====== DATA FOR THE TASK

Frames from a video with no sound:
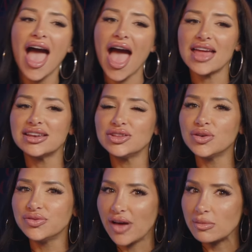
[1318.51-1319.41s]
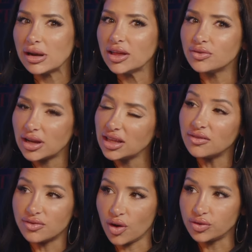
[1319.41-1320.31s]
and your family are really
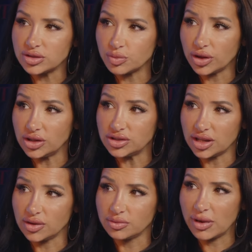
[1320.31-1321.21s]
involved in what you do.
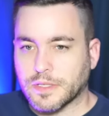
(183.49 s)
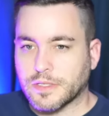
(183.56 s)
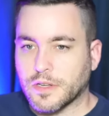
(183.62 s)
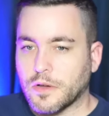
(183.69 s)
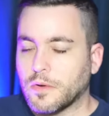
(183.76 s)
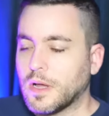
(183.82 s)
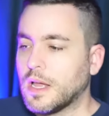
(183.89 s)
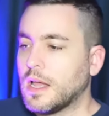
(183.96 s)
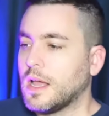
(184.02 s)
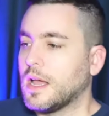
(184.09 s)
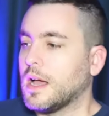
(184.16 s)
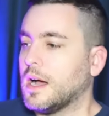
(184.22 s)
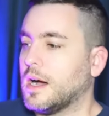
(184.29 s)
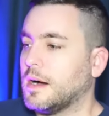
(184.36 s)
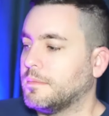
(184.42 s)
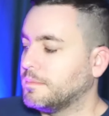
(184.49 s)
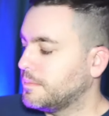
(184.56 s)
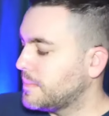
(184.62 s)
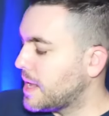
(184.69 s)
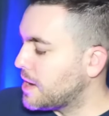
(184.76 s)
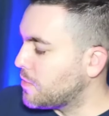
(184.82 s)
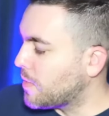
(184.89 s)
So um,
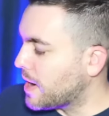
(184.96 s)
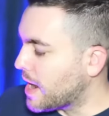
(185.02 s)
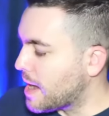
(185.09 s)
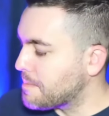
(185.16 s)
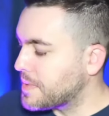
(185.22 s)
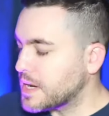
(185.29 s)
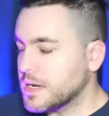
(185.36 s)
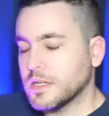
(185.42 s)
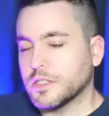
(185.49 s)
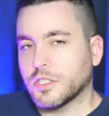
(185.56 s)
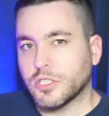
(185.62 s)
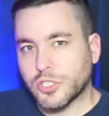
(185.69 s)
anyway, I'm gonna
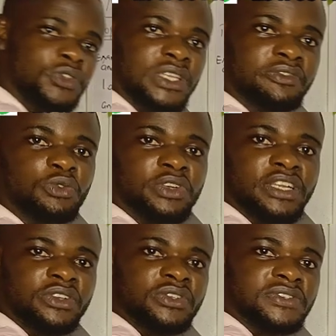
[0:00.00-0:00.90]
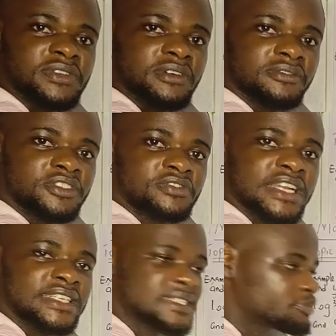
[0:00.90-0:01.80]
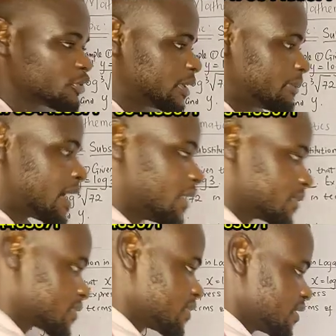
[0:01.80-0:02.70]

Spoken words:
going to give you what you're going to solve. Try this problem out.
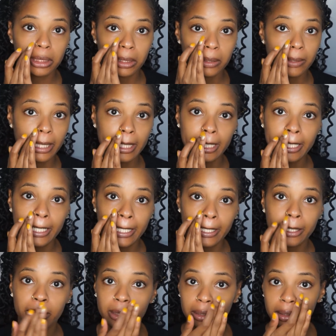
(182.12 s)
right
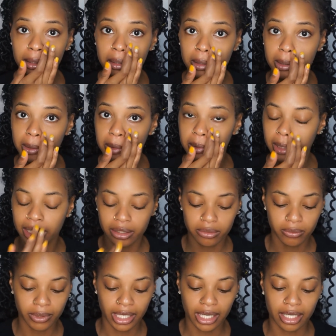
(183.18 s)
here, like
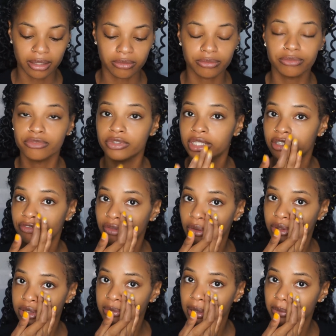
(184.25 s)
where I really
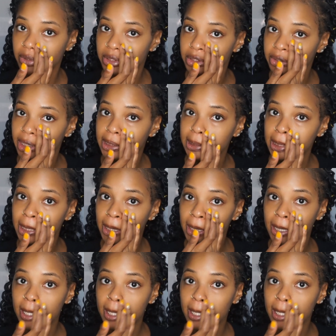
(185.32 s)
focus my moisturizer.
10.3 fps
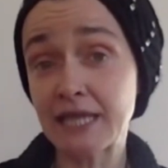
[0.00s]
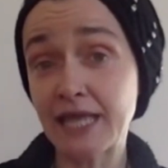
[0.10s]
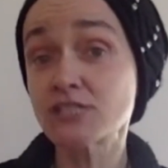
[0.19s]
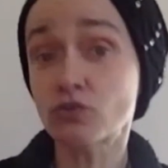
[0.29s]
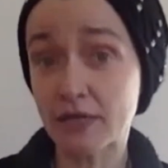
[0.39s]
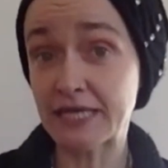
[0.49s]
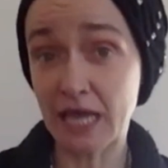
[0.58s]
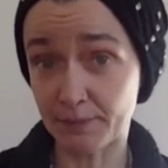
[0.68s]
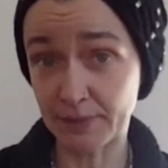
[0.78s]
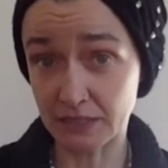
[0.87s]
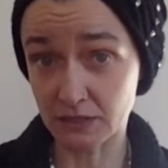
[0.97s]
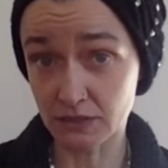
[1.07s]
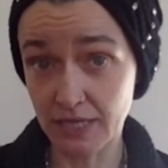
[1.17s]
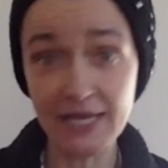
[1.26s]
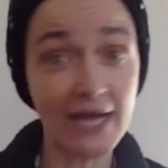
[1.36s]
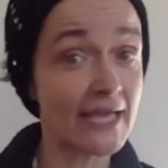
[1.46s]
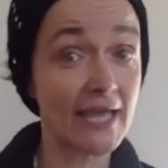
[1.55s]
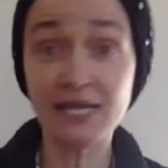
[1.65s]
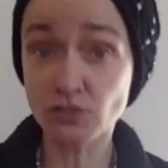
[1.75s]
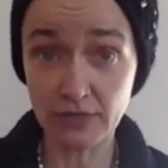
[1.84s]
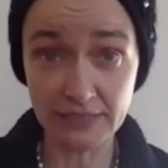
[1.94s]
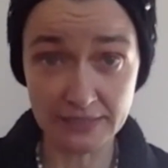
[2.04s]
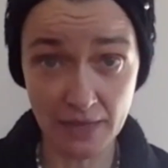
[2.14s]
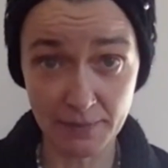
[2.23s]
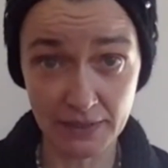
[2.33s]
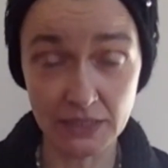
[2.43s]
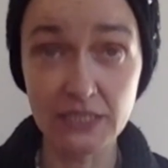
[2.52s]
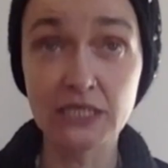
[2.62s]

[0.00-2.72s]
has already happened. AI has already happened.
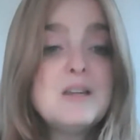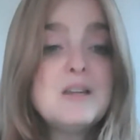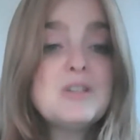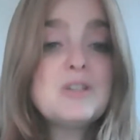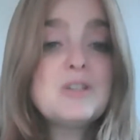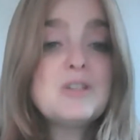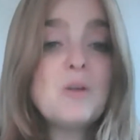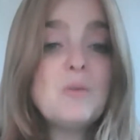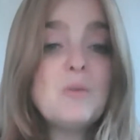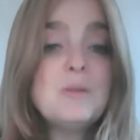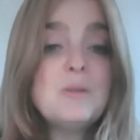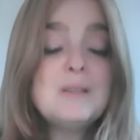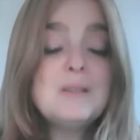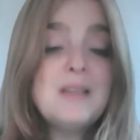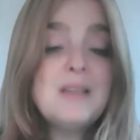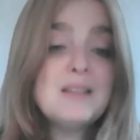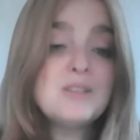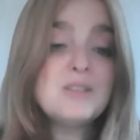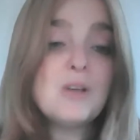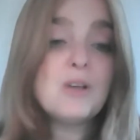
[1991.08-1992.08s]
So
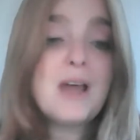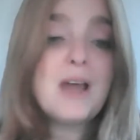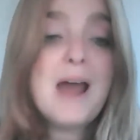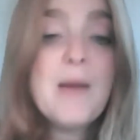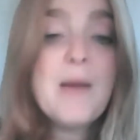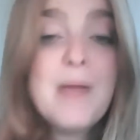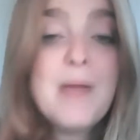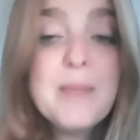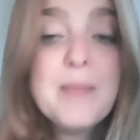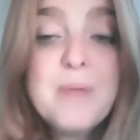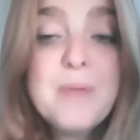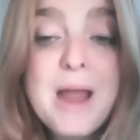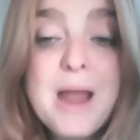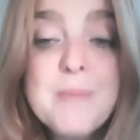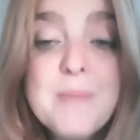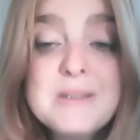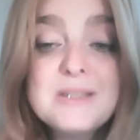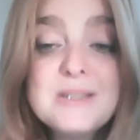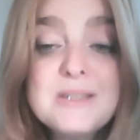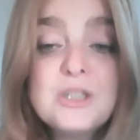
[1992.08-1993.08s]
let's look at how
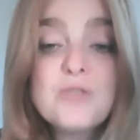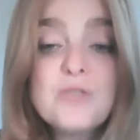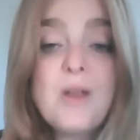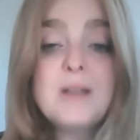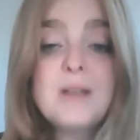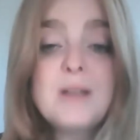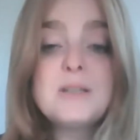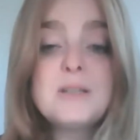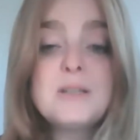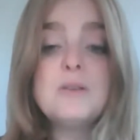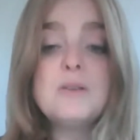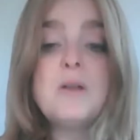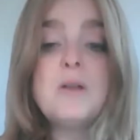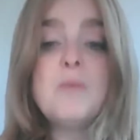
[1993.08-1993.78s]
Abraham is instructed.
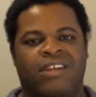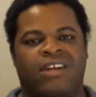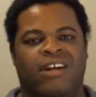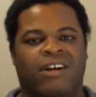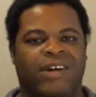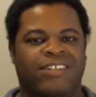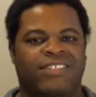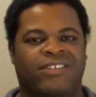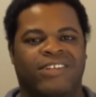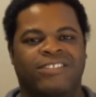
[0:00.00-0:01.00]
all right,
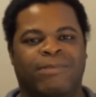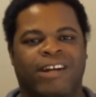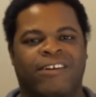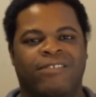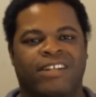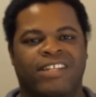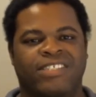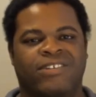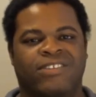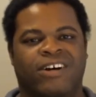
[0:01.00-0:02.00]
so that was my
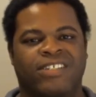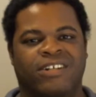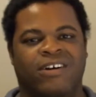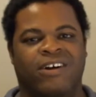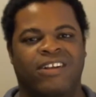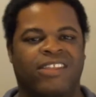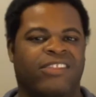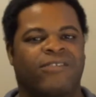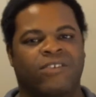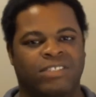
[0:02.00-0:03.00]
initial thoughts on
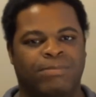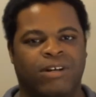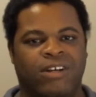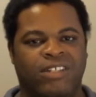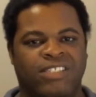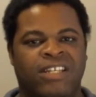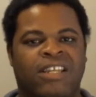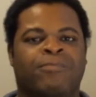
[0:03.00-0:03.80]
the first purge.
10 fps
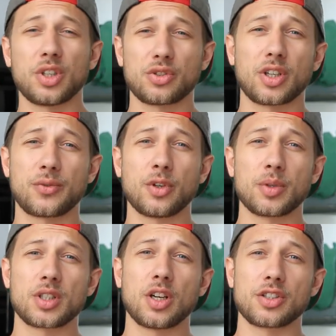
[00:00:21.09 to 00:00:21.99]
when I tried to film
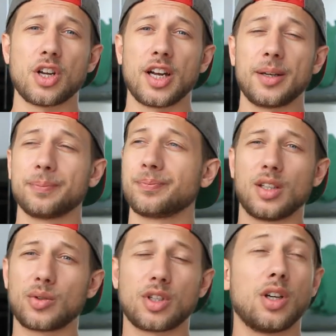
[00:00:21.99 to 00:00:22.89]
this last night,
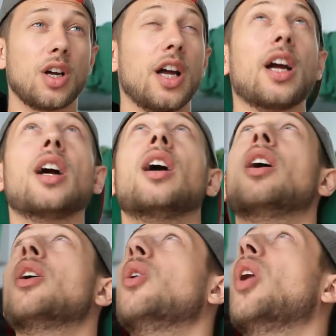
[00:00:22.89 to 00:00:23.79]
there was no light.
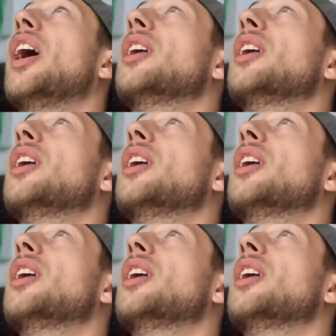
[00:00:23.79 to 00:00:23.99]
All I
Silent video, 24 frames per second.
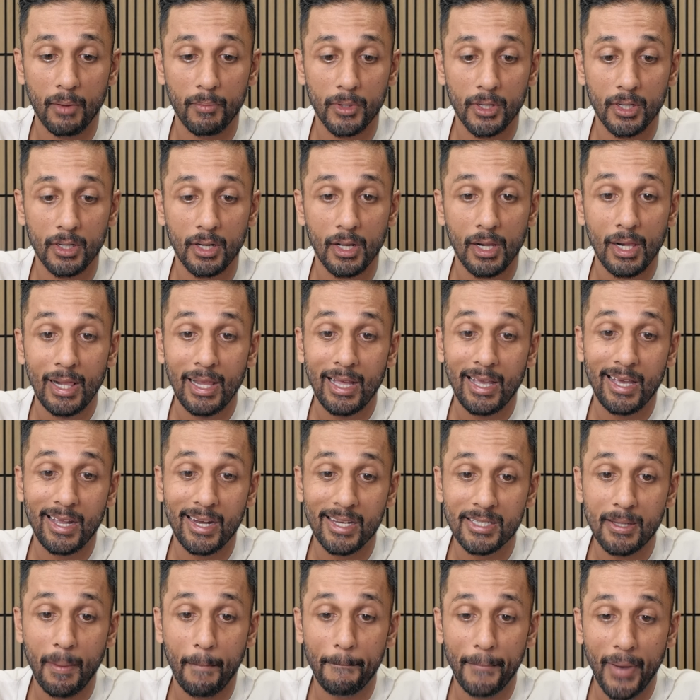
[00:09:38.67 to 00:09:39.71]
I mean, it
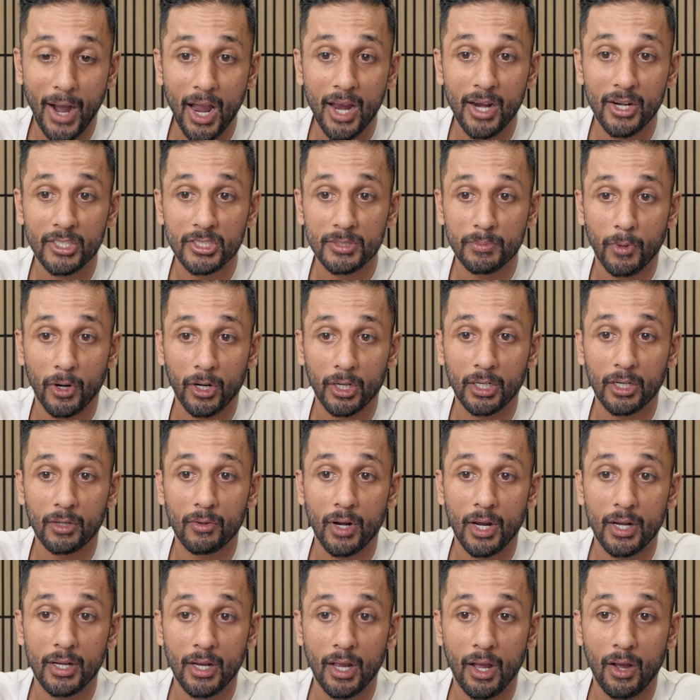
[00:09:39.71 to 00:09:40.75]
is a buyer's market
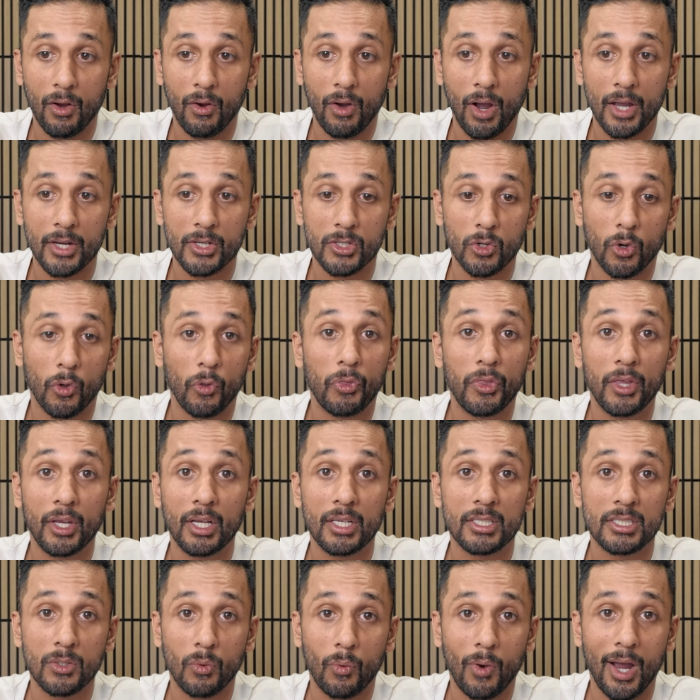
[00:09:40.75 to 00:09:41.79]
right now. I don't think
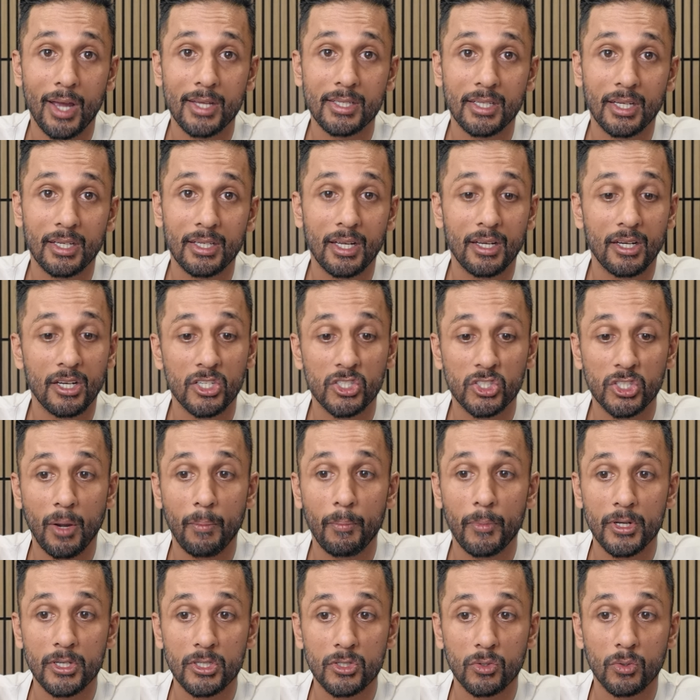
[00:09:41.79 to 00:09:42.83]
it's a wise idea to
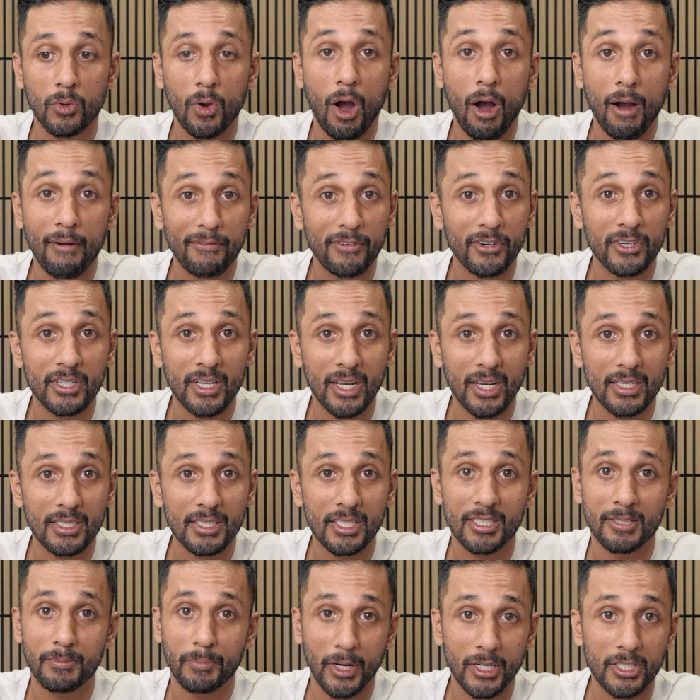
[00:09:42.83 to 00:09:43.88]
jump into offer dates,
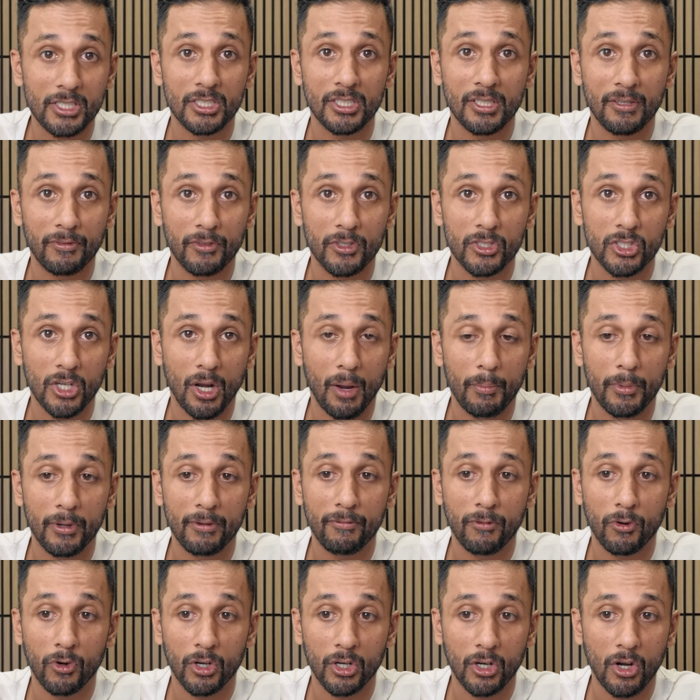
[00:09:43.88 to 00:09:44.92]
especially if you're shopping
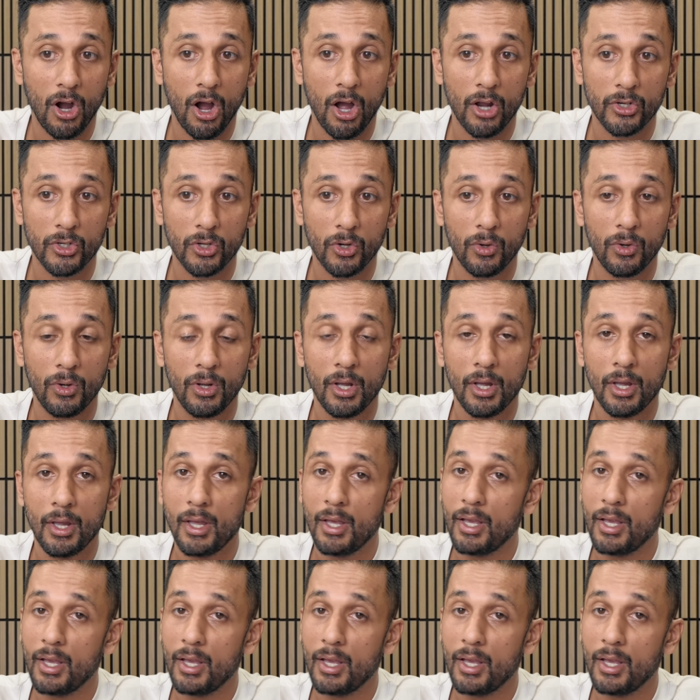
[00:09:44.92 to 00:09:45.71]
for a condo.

============

WORK INSTRUCTIONS
When the word "video" occurs in a line above, list that line.

EXPECTED OUTPUT
Frames from a video with no sound:
Silent video, 24 frames per second.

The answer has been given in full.